EXERCISE DIRECTIONS: Copy out all of the entries below without any change.
===============
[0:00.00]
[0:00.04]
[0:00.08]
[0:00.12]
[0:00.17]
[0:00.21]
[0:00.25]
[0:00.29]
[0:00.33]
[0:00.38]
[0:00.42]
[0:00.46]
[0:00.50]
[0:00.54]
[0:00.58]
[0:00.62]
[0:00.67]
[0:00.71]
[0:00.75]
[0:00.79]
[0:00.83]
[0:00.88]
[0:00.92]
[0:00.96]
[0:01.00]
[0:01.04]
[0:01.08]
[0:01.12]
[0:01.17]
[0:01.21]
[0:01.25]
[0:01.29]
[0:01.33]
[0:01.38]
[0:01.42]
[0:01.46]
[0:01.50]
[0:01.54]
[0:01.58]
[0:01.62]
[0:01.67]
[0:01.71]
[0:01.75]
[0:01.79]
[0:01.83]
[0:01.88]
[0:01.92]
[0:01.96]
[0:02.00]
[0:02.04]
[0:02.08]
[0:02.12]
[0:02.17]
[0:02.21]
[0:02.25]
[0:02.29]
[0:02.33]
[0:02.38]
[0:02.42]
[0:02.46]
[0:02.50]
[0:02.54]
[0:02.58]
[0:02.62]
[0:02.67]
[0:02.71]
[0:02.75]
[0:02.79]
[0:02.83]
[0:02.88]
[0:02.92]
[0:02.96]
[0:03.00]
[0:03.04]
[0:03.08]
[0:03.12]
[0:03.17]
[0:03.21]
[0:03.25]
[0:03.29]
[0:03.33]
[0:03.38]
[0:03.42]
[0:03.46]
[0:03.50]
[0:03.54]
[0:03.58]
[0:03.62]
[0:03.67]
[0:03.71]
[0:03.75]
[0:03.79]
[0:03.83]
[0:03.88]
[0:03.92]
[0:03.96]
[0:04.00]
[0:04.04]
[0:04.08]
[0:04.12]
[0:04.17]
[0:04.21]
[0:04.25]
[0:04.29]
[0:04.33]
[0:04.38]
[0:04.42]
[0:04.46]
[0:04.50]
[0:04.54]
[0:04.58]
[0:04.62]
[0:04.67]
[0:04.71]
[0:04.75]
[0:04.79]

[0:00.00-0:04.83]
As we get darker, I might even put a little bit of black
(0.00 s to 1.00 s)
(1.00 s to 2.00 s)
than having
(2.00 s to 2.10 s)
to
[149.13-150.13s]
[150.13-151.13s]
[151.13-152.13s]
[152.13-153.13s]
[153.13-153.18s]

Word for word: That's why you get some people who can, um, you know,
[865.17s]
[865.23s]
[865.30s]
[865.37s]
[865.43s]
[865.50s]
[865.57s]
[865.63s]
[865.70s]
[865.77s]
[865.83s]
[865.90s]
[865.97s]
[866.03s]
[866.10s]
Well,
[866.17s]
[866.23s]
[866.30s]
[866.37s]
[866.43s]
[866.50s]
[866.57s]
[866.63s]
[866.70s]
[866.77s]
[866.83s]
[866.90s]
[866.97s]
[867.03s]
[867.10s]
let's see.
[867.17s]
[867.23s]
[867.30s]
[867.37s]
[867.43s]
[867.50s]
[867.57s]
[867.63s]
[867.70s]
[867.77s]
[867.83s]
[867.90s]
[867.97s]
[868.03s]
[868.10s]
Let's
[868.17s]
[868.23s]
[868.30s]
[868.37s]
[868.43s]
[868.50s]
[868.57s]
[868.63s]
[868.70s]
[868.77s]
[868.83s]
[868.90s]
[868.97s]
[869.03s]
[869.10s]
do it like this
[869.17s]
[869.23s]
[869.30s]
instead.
===============
SOLVED EXERCISE:
[0:00.00]
[0:00.04]
[0:00.08]
[0:00.12]
[0:00.17]
[0:00.21]
[0:00.25]
[0:00.29]
[0:00.33]
[0:00.38]
[0:00.42]
[0:00.46]
[0:00.50]
[0:00.54]
[0:00.58]
[0:00.62]
[0:00.67]
[0:00.71]
[0:00.75]
[0:00.79]
[0:00.83]
[0:00.88]
[0:00.92]
[0:00.96]
[0:01.00]
[0:01.04]
[0:01.08]
[0:01.12]
[0:01.17]
[0:01.21]
[0:01.25]
[0:01.29]
[0:01.33]
[0:01.38]
[0:01.42]
[0:01.46]
[0:01.50]
[0:01.54]
[0:01.58]
[0:01.62]
[0:01.67]
[0:01.71]
[0:01.75]
[0:01.79]
[0:01.83]
[0:01.88]
[0:01.92]
[0:01.96]
[0:02.00]
[0:02.04]
[0:02.08]
[0:02.12]
[0:02.17]
[0:02.21]
[0:02.25]
[0:02.29]
[0:02.33]
[0:02.38]
[0:02.42]
[0:02.46]
[0:02.50]
[0:02.54]
[0:02.58]
[0:02.62]
[0:02.67]
[0:02.71]
[0:02.75]
[0:02.79]
[0:02.83]
[0:02.88]
[0:02.92]
[0:02.96]
[0:03.00]
[0:03.04]
[0:03.08]
[0:03.12]
[0:03.17]
[0:03.21]
[0:03.25]
[0:03.29]
[0:03.33]
[0:03.38]
[0:03.42]
[0:03.46]
[0:03.50]
[0:03.54]
[0:03.58]
[0:03.62]
[0:03.67]
[0:03.71]
[0:03.75]
[0:03.79]
[0:03.83]
[0:03.88]
[0:03.92]
[0:03.96]
[0:04.00]
[0:04.04]
[0:04.08]
[0:04.12]
[0:04.17]
[0:04.21]
[0:04.25]
[0:04.29]
[0:04.33]
[0:04.38]
[0:04.42]
[0:04.46]
[0:04.50]
[0:04.54]
[0:04.58]
[0:04.62]
[0:04.67]
[0:04.71]
[0:04.75]
[0:04.79]

[0:00.00-0:04.83]
As we get darker, I might even put a little bit of black
(0.00 s to 1.00 s)
(1.00 s to 2.00 s)
than having
(2.00 s to 2.10 s)
to
[149.13-150.13s]
[150.13-151.13s]
[151.13-152.13s]
[152.13-153.13s]
[153.13-153.18s]

Word for word: That's why you get some people who can, um, you know,
[865.17s]
[865.23s]
[865.30s]
[865.37s]
[865.43s]
[865.50s]
[865.57s]
[865.63s]
[865.70s]
[865.77s]
[865.83s]
[865.90s]
[865.97s]
[866.03s]
[866.10s]
Well,
[866.17s]
[866.23s]
[866.30s]
[866.37s]
[866.43s]
[866.50s]
[866.57s]
[866.63s]
[866.70s]
[866.77s]
[866.83s]
[866.90s]
[866.97s]
[867.03s]
[867.10s]
let's see.
[867.17s]
[867.23s]
[867.30s]
[867.37s]
[867.43s]
[867.50s]
[867.57s]
[867.63s]
[867.70s]
[867.77s]
[867.83s]
[867.90s]
[867.97s]
[868.03s]
[868.10s]
Let's
[868.17s]
[868.23s]
[868.30s]
[868.37s]
[868.43s]
[868.50s]
[868.57s]
[868.63s]
[868.70s]
[868.77s]
[868.83s]
[868.90s]
[868.97s]
[869.03s]
[869.10s]
do it like this
[869.17s]
[869.23s]
[869.30s]
instead.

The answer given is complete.